START RECORDS TO USE

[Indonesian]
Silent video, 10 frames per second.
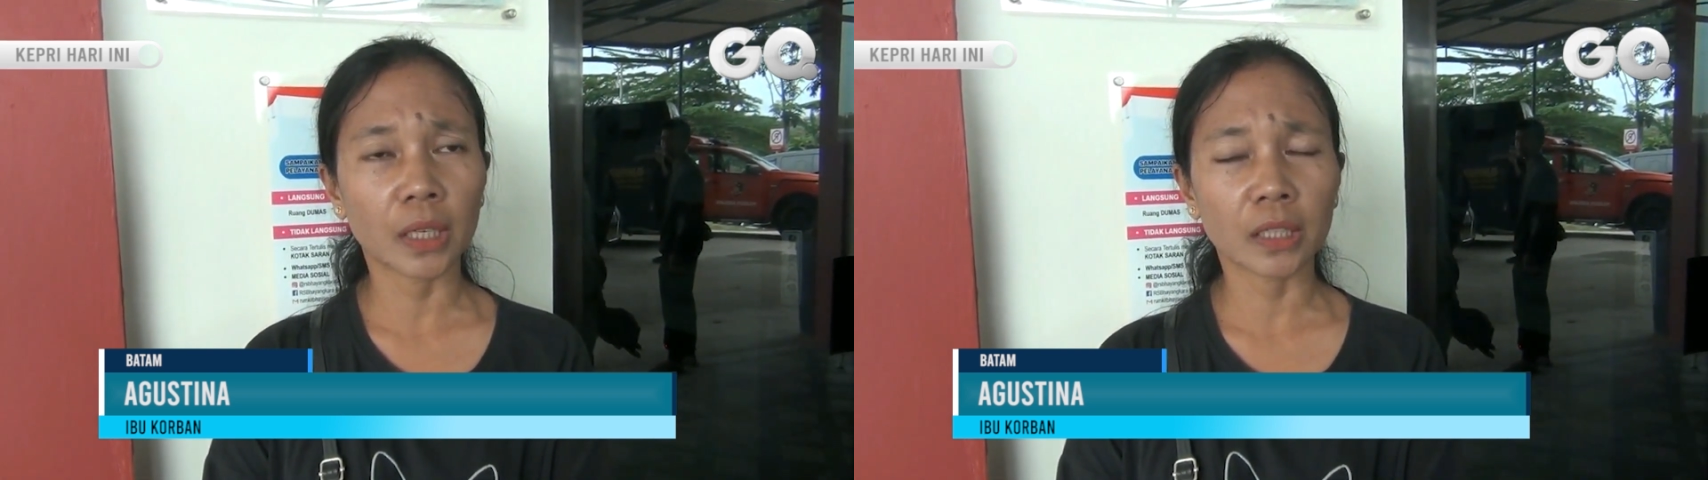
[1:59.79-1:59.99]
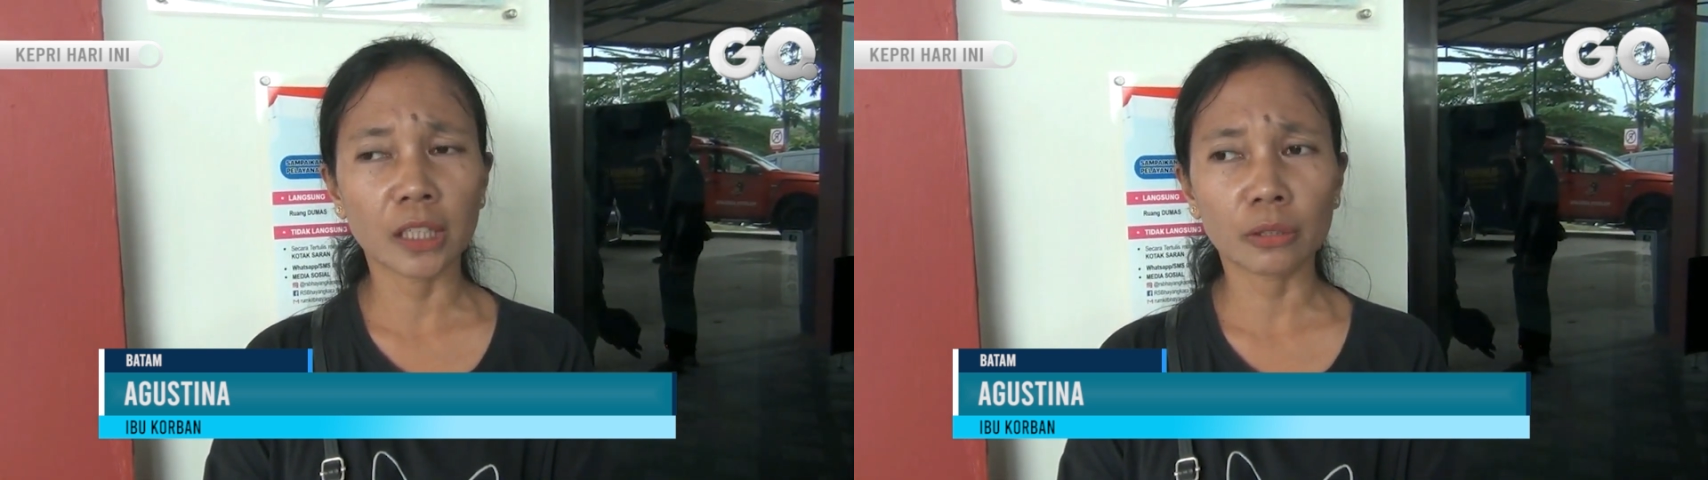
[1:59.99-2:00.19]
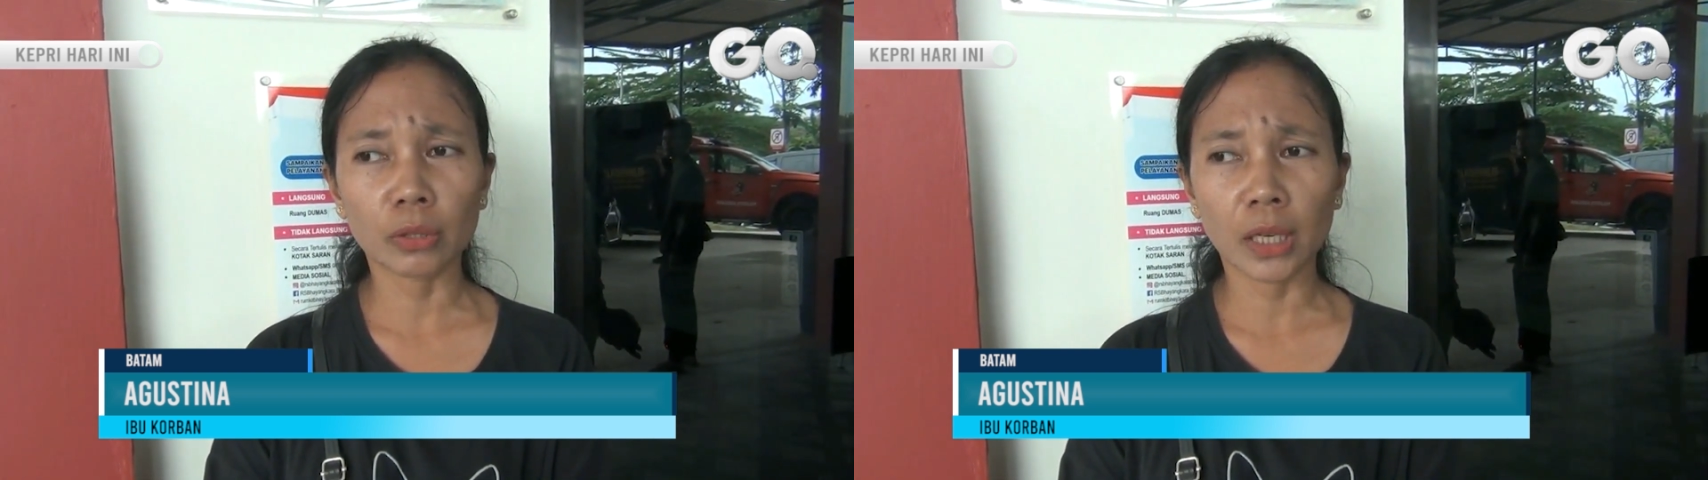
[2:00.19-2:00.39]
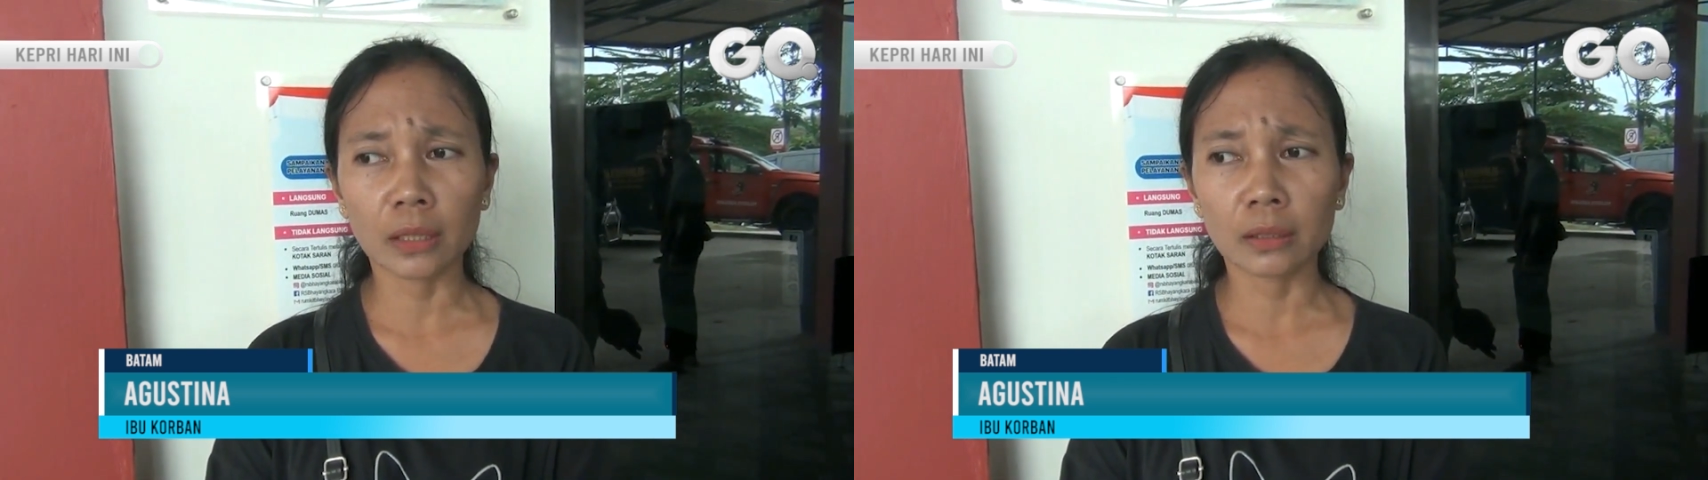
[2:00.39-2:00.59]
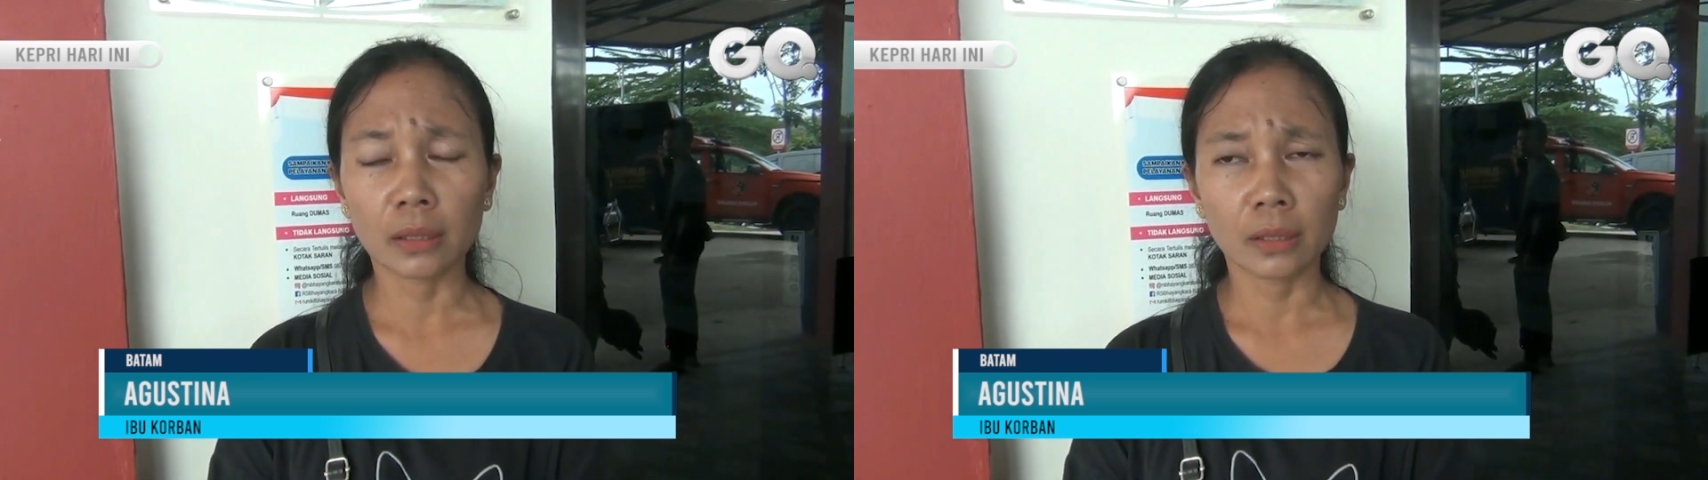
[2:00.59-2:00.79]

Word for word: bilang gitu kan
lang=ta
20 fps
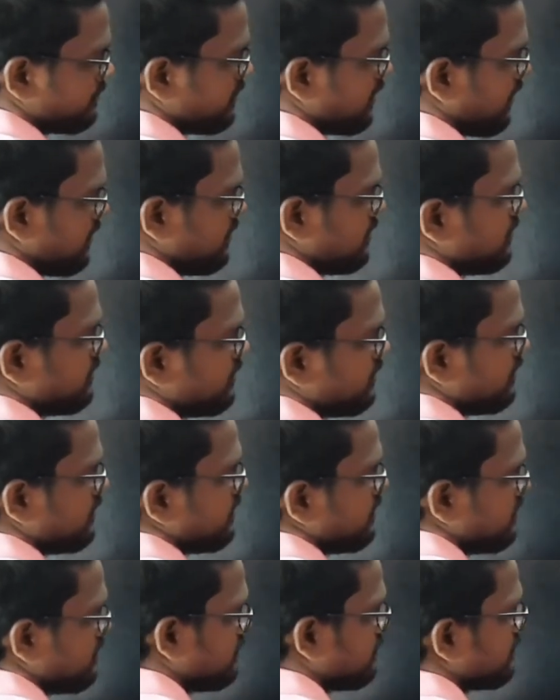யா
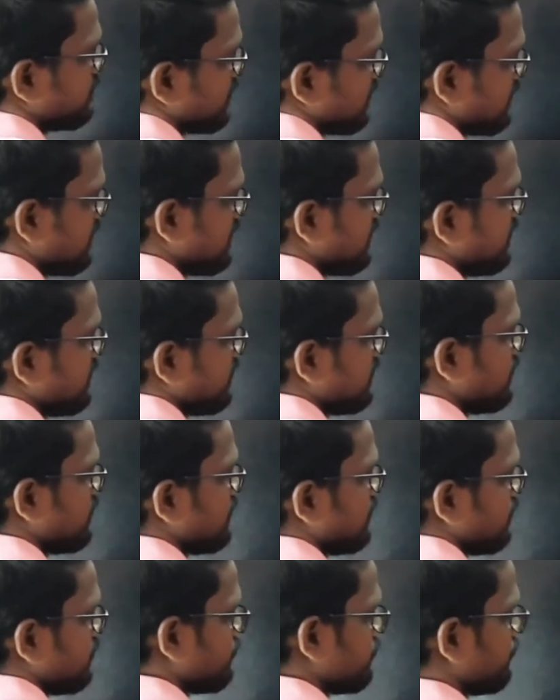தேர்ட்டி
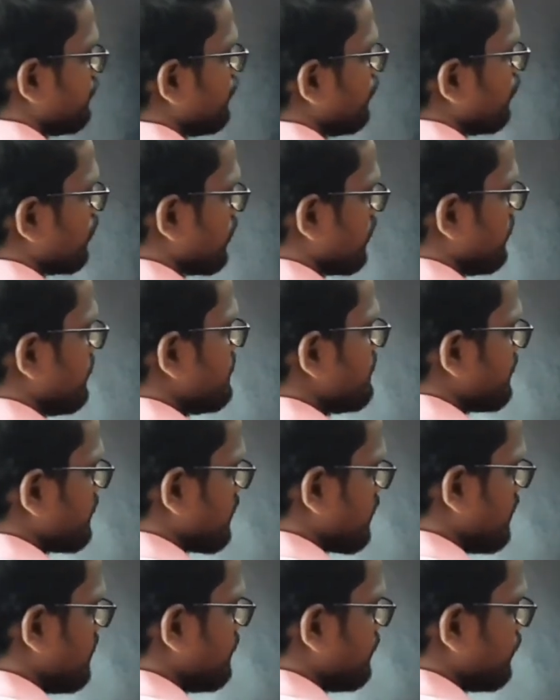ஃபோர்
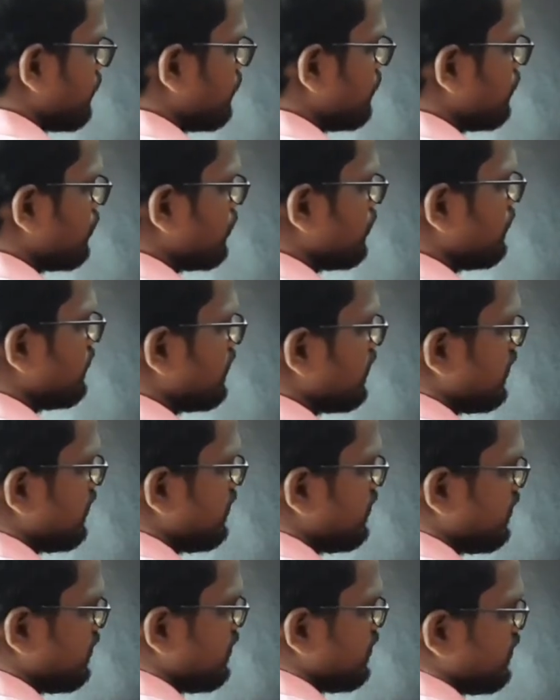அப்போ ரூட் ஓவர்
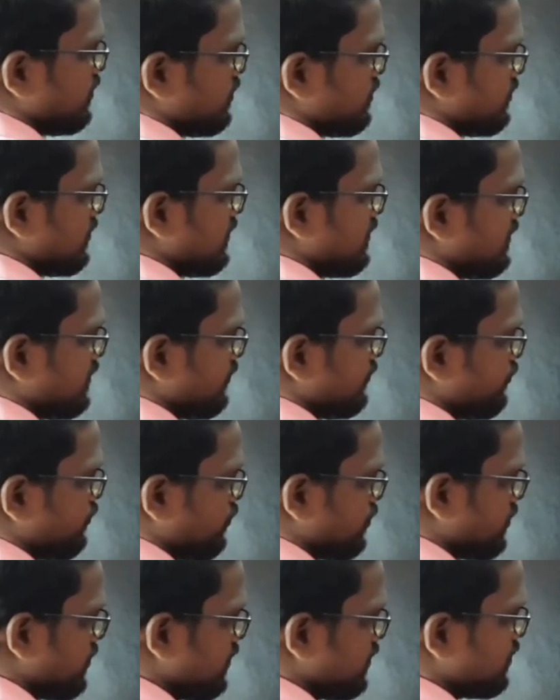தேர்ட்டி
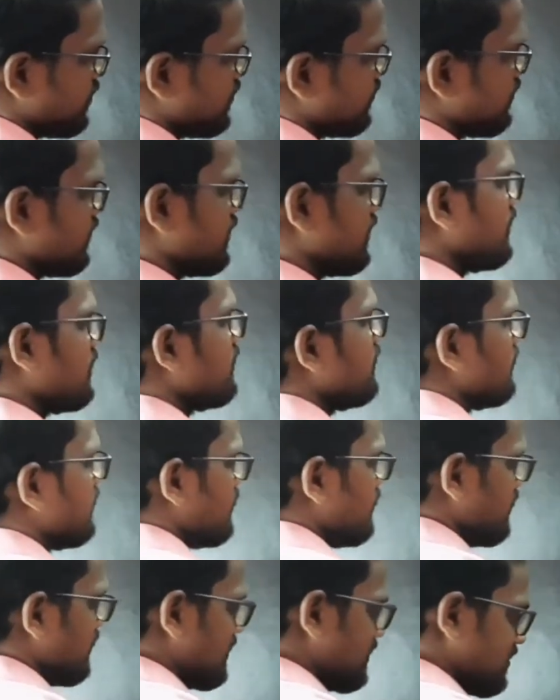ஃபோர் தான் இதனுடைய
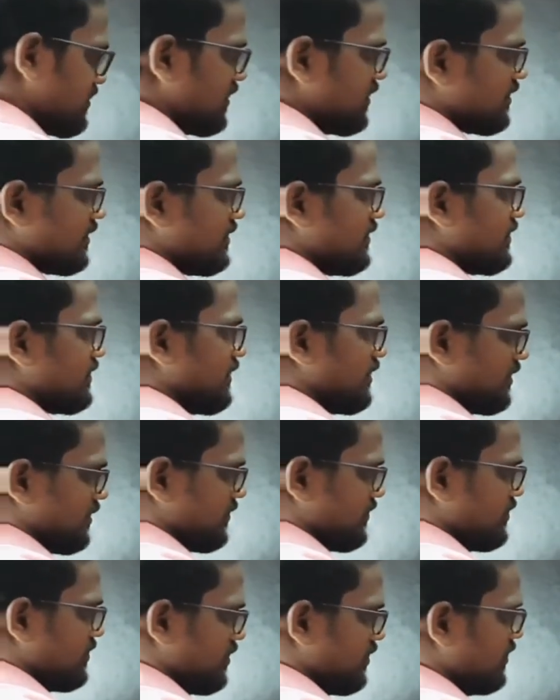ரிசல்டன்ட்
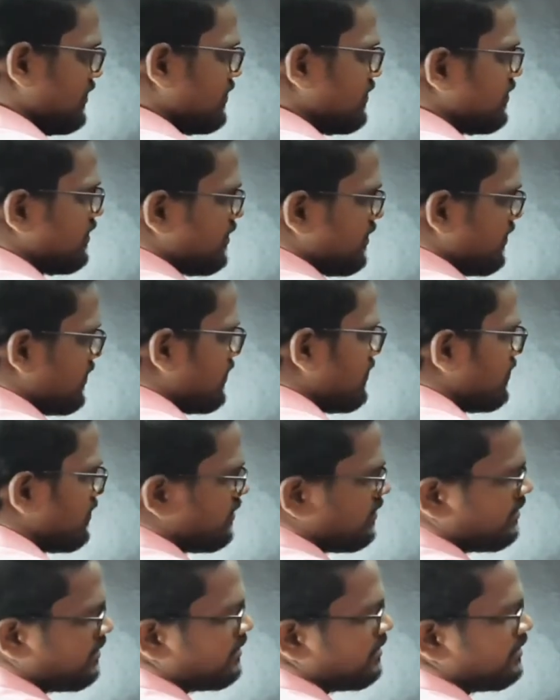அதாவது
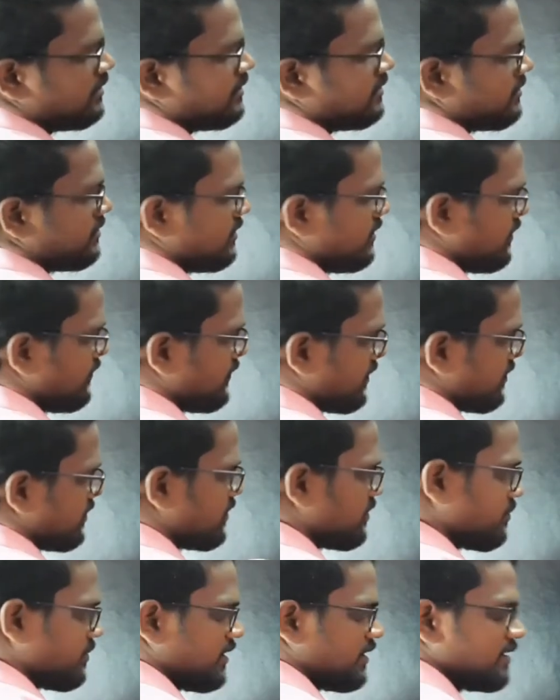ஏ
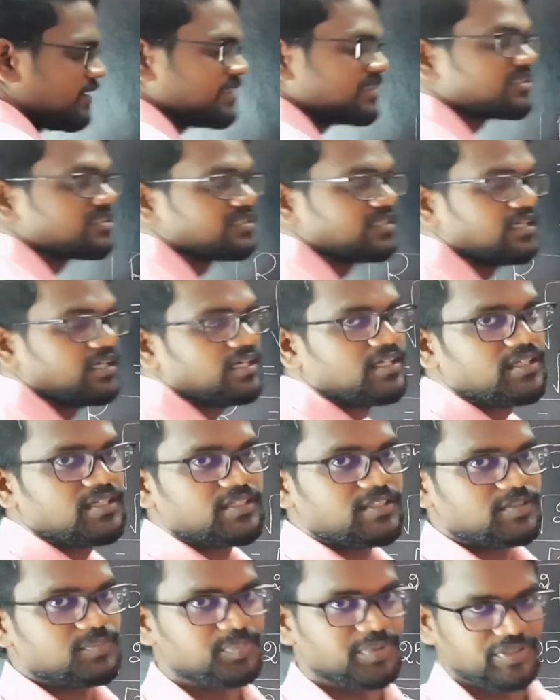வெக்டர் மைனஸ்
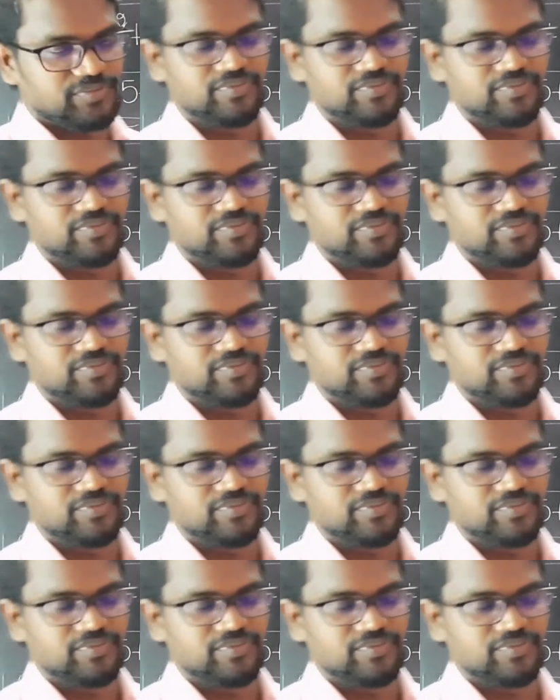பி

END RECORDS TO USE

Copy each of the entries above precisely, and drop whatever pictures they hold.

TASK RESPONSE:
[Indonesian]
Silent video, 10 frames per second.
[1:59.79-1:59.99]
[1:59.99-2:00.19]
[2:00.19-2:00.39]
[2:00.39-2:00.59]
[2:00.59-2:00.79]

Word for word: bilang gitu kan
lang=ta
20 fps
யா
தேர்ட்டி
ஃபோர்
அப்போ ரூட் ஓவர்
தேர்ட்டி
ஃபோர் தான் இதனுடைய
ரிசல்டன்ட்
அதாவது
ஏ
வெக்டர் மைனஸ்
பி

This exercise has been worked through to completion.